Source data:

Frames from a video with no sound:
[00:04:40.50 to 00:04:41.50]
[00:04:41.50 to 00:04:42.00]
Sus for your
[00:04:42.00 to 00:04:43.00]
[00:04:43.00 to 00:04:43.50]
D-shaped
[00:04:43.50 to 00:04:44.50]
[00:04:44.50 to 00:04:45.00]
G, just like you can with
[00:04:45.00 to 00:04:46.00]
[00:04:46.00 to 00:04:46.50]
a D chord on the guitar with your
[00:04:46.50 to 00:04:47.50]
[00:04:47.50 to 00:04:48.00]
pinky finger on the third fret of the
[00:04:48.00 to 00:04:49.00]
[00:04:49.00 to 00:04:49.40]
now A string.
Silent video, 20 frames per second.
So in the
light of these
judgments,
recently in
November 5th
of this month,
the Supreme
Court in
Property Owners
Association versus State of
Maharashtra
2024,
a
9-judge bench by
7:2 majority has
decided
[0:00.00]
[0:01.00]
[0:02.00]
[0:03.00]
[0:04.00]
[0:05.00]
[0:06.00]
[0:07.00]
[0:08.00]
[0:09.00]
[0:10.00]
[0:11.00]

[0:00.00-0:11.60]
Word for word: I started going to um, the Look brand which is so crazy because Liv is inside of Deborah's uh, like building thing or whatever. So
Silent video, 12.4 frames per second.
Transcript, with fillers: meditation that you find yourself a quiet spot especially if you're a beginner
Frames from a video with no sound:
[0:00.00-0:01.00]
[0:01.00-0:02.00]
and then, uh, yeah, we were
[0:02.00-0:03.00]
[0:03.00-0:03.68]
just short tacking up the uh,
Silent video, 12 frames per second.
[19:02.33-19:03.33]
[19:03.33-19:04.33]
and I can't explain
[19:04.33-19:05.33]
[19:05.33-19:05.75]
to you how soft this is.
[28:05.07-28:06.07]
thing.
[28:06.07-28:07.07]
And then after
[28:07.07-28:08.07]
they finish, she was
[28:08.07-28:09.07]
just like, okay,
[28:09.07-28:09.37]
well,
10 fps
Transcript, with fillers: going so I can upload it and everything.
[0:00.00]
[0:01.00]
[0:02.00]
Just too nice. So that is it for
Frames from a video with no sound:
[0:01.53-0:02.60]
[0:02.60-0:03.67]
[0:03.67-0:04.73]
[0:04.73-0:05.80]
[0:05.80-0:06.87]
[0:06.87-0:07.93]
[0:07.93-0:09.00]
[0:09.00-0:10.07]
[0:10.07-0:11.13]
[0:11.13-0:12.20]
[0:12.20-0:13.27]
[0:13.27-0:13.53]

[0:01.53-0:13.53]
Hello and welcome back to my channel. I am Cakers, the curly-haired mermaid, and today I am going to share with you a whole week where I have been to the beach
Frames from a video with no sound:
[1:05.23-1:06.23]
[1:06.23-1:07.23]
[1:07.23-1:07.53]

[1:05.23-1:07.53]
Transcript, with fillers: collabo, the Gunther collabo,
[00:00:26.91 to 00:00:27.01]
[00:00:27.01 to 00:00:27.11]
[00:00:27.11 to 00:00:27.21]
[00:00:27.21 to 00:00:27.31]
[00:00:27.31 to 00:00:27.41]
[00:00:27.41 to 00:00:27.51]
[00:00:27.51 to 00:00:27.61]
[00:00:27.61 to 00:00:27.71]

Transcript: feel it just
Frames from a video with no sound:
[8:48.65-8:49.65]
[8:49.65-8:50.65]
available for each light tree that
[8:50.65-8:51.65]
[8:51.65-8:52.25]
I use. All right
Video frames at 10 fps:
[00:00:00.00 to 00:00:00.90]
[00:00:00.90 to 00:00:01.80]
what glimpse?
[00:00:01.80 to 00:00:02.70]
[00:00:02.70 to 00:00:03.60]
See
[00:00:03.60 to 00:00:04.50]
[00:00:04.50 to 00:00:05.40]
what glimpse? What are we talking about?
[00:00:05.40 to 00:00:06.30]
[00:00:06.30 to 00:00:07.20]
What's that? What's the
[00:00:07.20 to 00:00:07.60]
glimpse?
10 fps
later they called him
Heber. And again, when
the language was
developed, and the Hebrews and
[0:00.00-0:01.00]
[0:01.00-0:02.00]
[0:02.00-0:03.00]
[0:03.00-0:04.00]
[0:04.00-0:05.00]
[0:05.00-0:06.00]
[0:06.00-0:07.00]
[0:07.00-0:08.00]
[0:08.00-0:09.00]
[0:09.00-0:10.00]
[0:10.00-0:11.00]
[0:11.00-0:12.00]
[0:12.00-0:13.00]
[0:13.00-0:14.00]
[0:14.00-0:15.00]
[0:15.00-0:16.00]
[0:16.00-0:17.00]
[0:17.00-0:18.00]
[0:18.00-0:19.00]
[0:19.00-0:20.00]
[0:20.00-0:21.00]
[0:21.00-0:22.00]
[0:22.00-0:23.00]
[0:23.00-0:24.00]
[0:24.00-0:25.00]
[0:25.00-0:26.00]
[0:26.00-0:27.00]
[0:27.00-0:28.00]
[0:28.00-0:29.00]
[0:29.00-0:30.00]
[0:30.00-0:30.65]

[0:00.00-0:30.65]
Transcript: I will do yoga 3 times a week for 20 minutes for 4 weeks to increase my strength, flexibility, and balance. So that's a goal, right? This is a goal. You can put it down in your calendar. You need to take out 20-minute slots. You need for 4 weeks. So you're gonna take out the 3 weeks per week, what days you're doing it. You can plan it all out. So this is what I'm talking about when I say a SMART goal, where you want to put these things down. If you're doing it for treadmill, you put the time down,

What you need to do:
Write out, exactly and with nothing else, the lines of the listing above from its first line through the line with "[00:04:45.00 to 00:04:46.00]".

Output below:
Frames from a video with no sound:
[00:04:40.50 to 00:04:41.50]
[00:04:41.50 to 00:04:42.00]
Sus for your
[00:04:42.00 to 00:04:43.00]
[00:04:43.00 to 00:04:43.50]
D-shaped
[00:04:43.50 to 00:04:44.50]
[00:04:44.50 to 00:04:45.00]
G, just like you can with
[00:04:45.00 to 00:04:46.00]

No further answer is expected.